*** Data for this task Section Begins ***
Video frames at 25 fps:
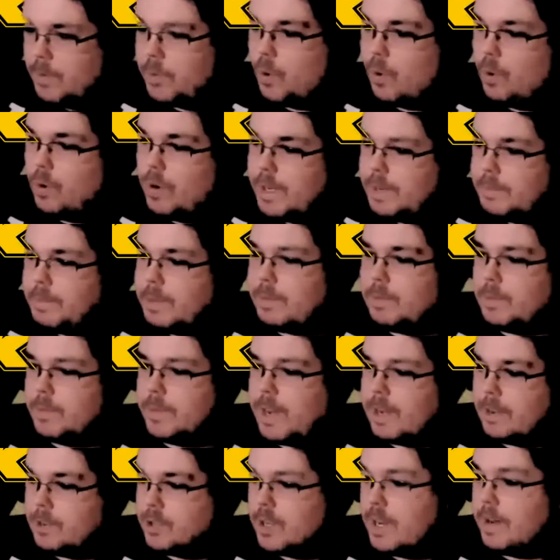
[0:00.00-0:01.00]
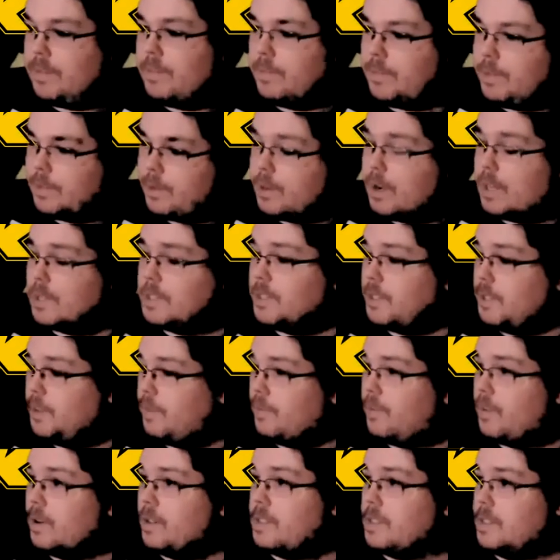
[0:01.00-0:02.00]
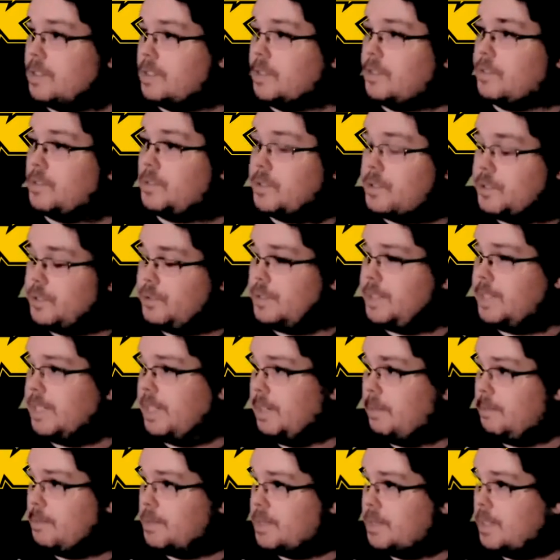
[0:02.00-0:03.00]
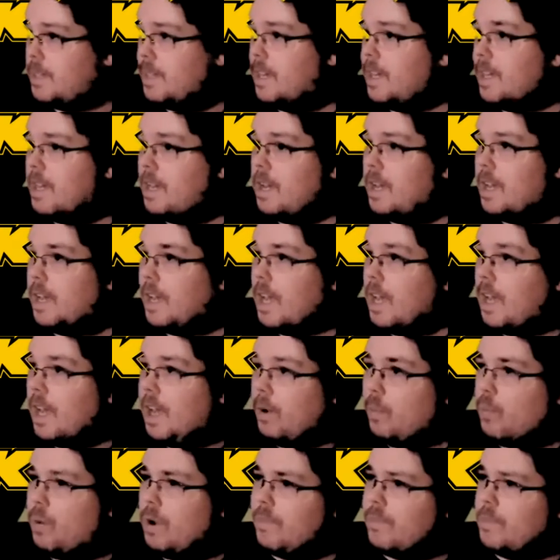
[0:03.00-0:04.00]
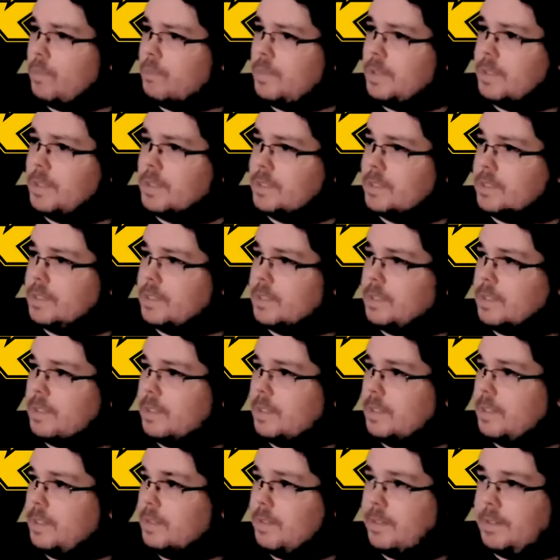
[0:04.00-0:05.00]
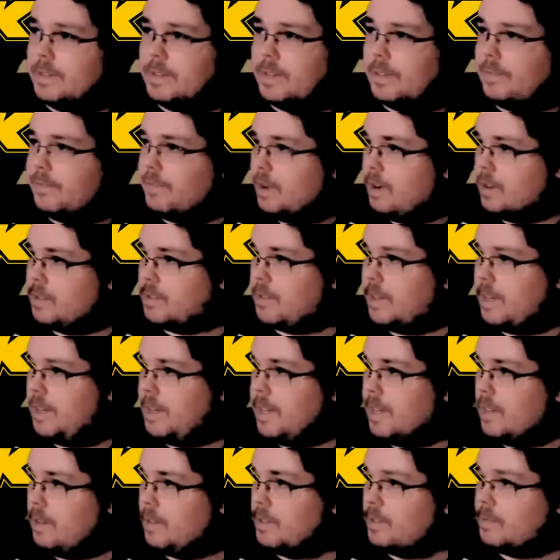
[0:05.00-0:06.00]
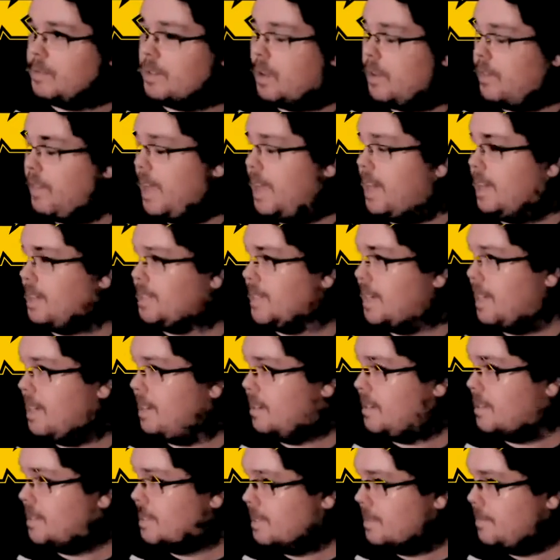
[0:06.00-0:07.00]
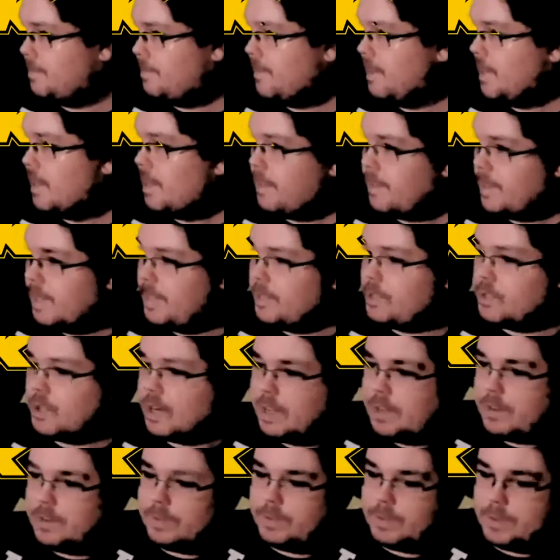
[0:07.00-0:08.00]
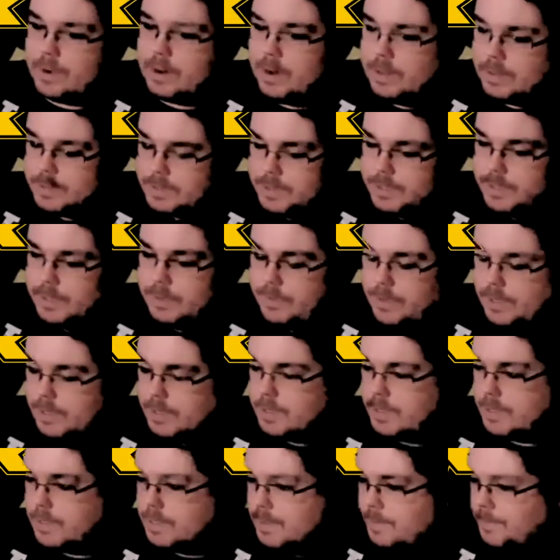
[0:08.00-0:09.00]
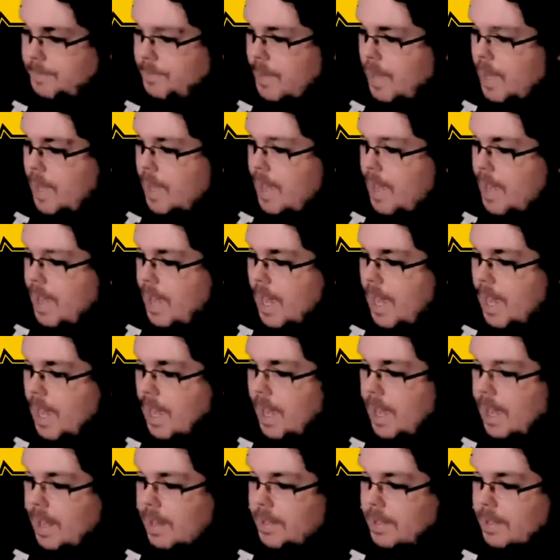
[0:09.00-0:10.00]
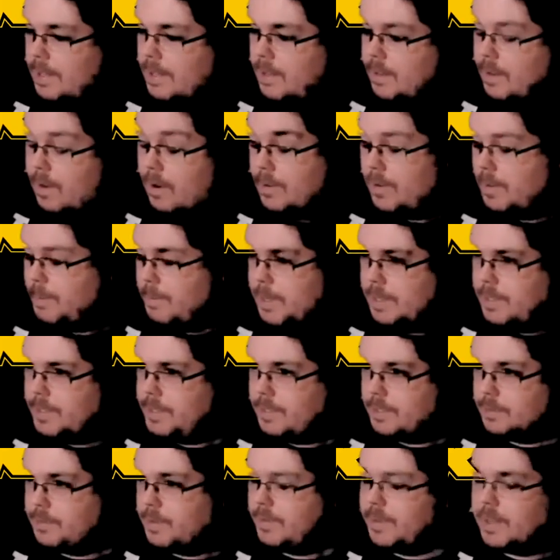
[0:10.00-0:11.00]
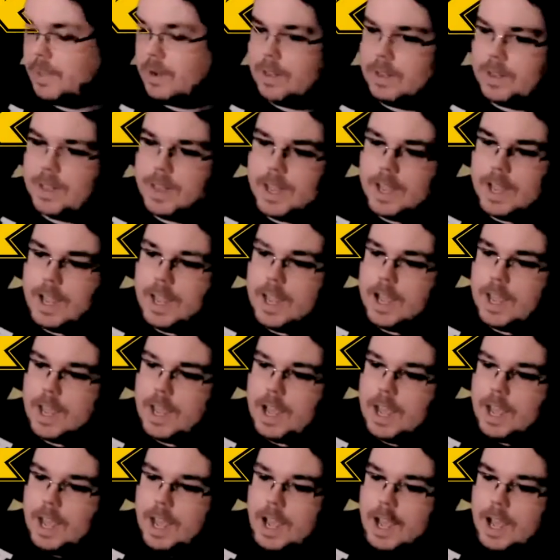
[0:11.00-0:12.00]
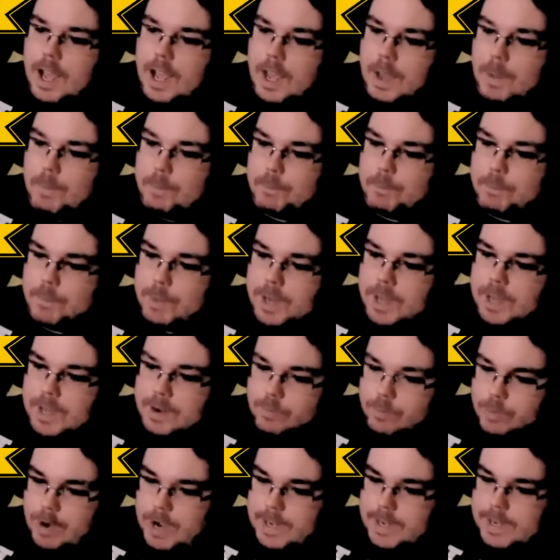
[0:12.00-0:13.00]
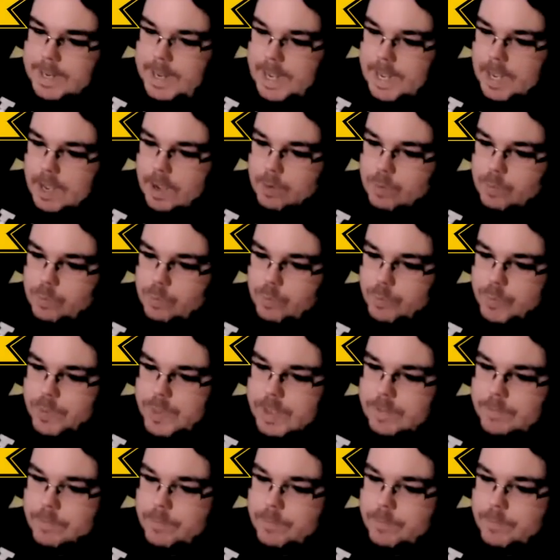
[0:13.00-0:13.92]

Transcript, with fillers: only people that are traveling across the universe is there's two teams. Uh, one of them is defunct right now. It's called the Exiles. They traveled across the universes, uh, dimensions, wherever you go. Uh, but right now they've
*** Data for this task Section Ends ***
### Exercise details
Give every line of the data above again as it stands; the pictures stay out.

### Your response
Video frames at 25 fps:
[0:00.00-0:01.00]
[0:01.00-0:02.00]
[0:02.00-0:03.00]
[0:03.00-0:04.00]
[0:04.00-0:05.00]
[0:05.00-0:06.00]
[0:06.00-0:07.00]
[0:07.00-0:08.00]
[0:08.00-0:09.00]
[0:09.00-0:10.00]
[0:10.00-0:11.00]
[0:11.00-0:12.00]
[0:12.00-0:13.00]
[0:13.00-0:13.92]

Transcript, with fillers: only people that are traveling across the universe is there's two teams. Uh, one of them is defunct right now. It's called the Exiles. They traveled across the universes, uh, dimensions, wherever you go. Uh, but right now they've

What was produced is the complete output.